I have often wondered this too – Why Aren’t We Doing More With Our Web Archives?, Kalev Leetaru, Forbes (Jan 13)
Of course there is The Internet Archive, but it deserves much more support. Why doesn’t it get it?
Article has many interesting figures and observations.
As of last October the Archive had preserved more than 510 billion distinct URLs (images, videos, style sheets, scripts, PDFs, Microsoft Office files, etc) from over 273 billion web pages gathered from 361 million websites and taking up more than 15 petabytes of storage. Much of this collection is available through the Archive’s public-facing Wayback Machine that allows you to plug in any URL and see all of the Archive’s snapshots capturing its evolution over the past 20 years.
The Internet Archive hopes to create another copy of the archive to be stored in Canada – because redundancy will protect against loss. Good idea. They need money to do this. Donations are tax deductible but I presume that is for residents of the United States – not Canada. Certainly it’s in our interest since there is a great deal of Canadian materials from websites and digitization projects stored in the archive. For example, view this page listing Canadian Libraries and the number of items digitized.
Help Us Keep the Archive Free, Accessible, and Reader Private, Brewster Kahle, Internet Archive Blog (Nov 29)

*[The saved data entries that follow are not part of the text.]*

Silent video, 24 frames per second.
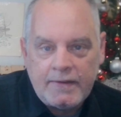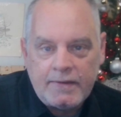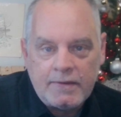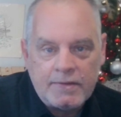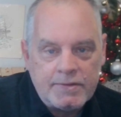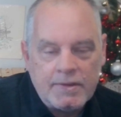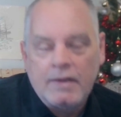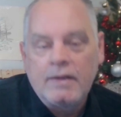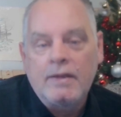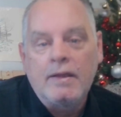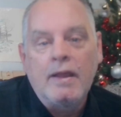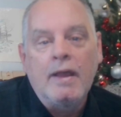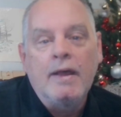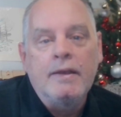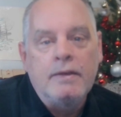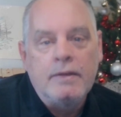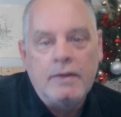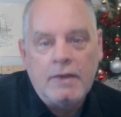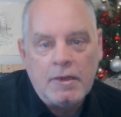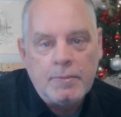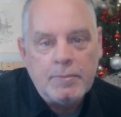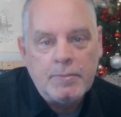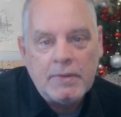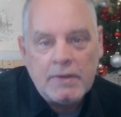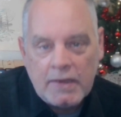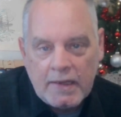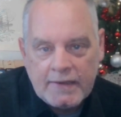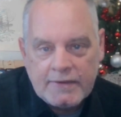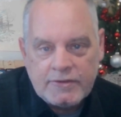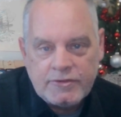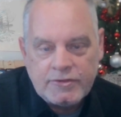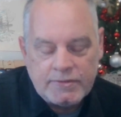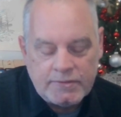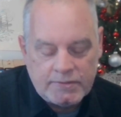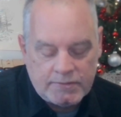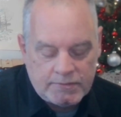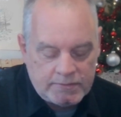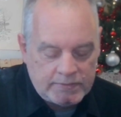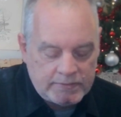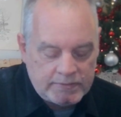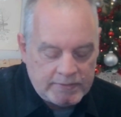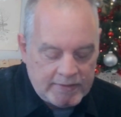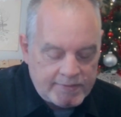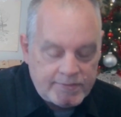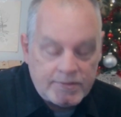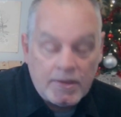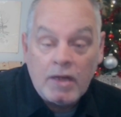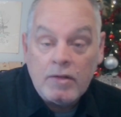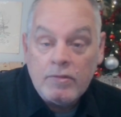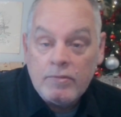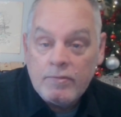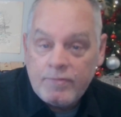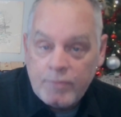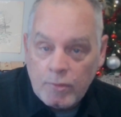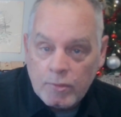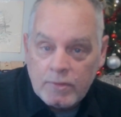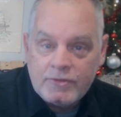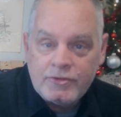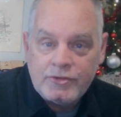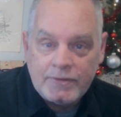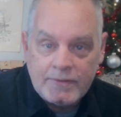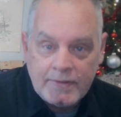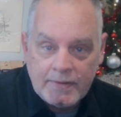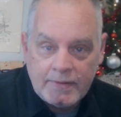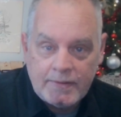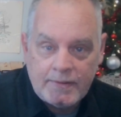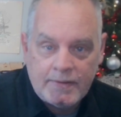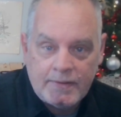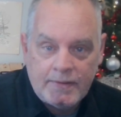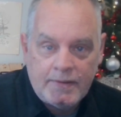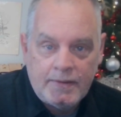as our goddamn elections. And that's unfortunate.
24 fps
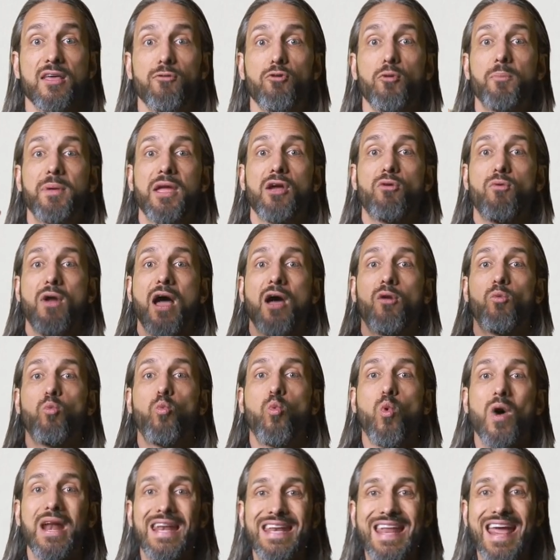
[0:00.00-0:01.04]
that will be around
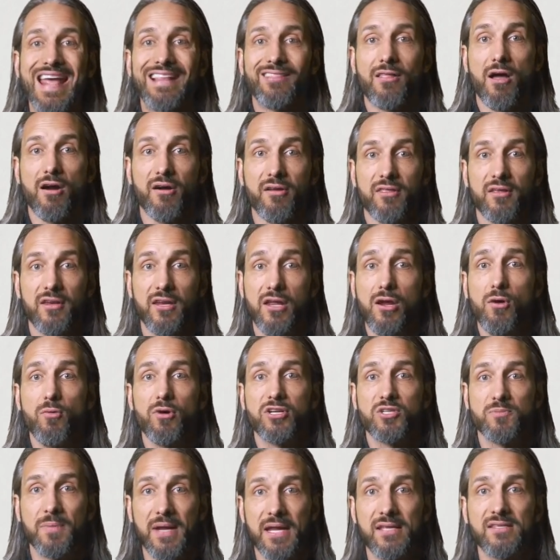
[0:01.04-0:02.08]
1 day longer than you,
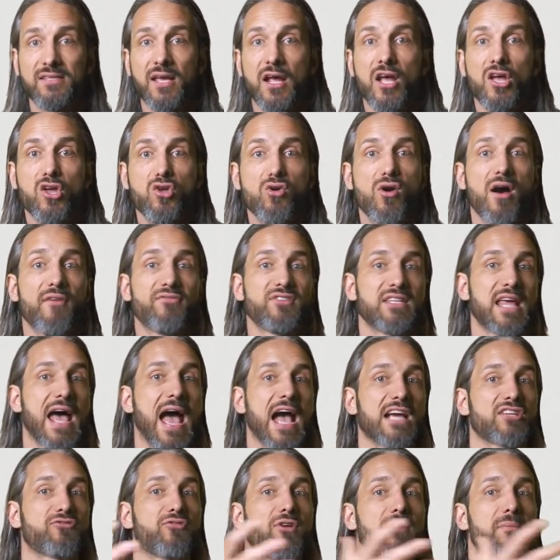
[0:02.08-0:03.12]
which means you have
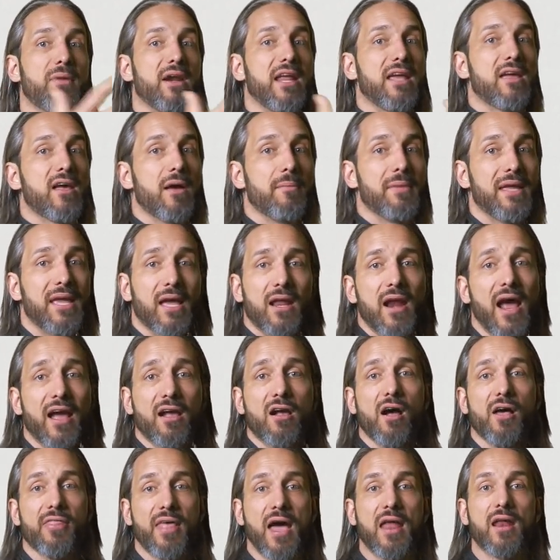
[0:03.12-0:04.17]
tax-free money coming in. I
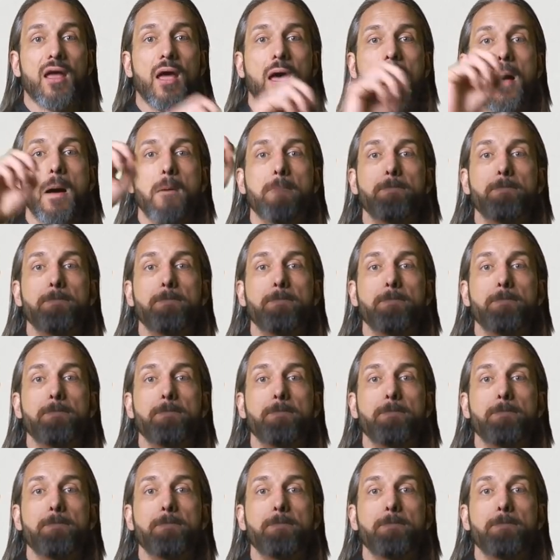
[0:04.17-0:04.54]
call that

The comments are interesting although not consistently supportive or elevating. Many headlines attribute this decision as protection against Trump or the Trump administration. CNET said it straight out: Trump inspires Internet Archive to build replica in Canada
Several Canadians responded – attracted to the posting by Canada in the title. They seem keen to donate but note absence of charitable status. A couple of American writers regard Canada with suspicion because Canada restricts freedom of speech through its laws against hate speech and because Prime Minister Trudeau spoke favourably about Fidel Castro.
One interesting point to note is that the owner of a domain can “use their robots.txt file to remove current AND past archives” from the WayBack Machine.
All in all the Internet Archive is an extremely valuable resource to Canadians especially for historical research – we do need to help keep it safe from whatever disaster could befall it. It’s just good disaster planning.
Digital Public Library of America becomes even richer resource for researchers thanks to the newly inked agreement by the Library of Congress to be a “content hub partner”. This could make DPLA everyone’s first stop for finding materials on US cultural history.
Library of Congress, Digital Public Library of America To Form New Collaboration, Dick Eastman, Eastman’s Online Genealogy Newsletter (Nov 29)
Quoted – “The Digital Public Library of America is a portal — effectively, a searchable catalog—that aggregates existing digitized content from major sources such as libraries, archives, museums and cultural institutions. It provides users with links back to the original content-provider site where the material can be viewed, read or, in some cases, downloaded.”
The invaluable Internet Archive has added two search features: faceted filtering – media type, topics and subjects; and full text searching across 9 million text items (but in beta).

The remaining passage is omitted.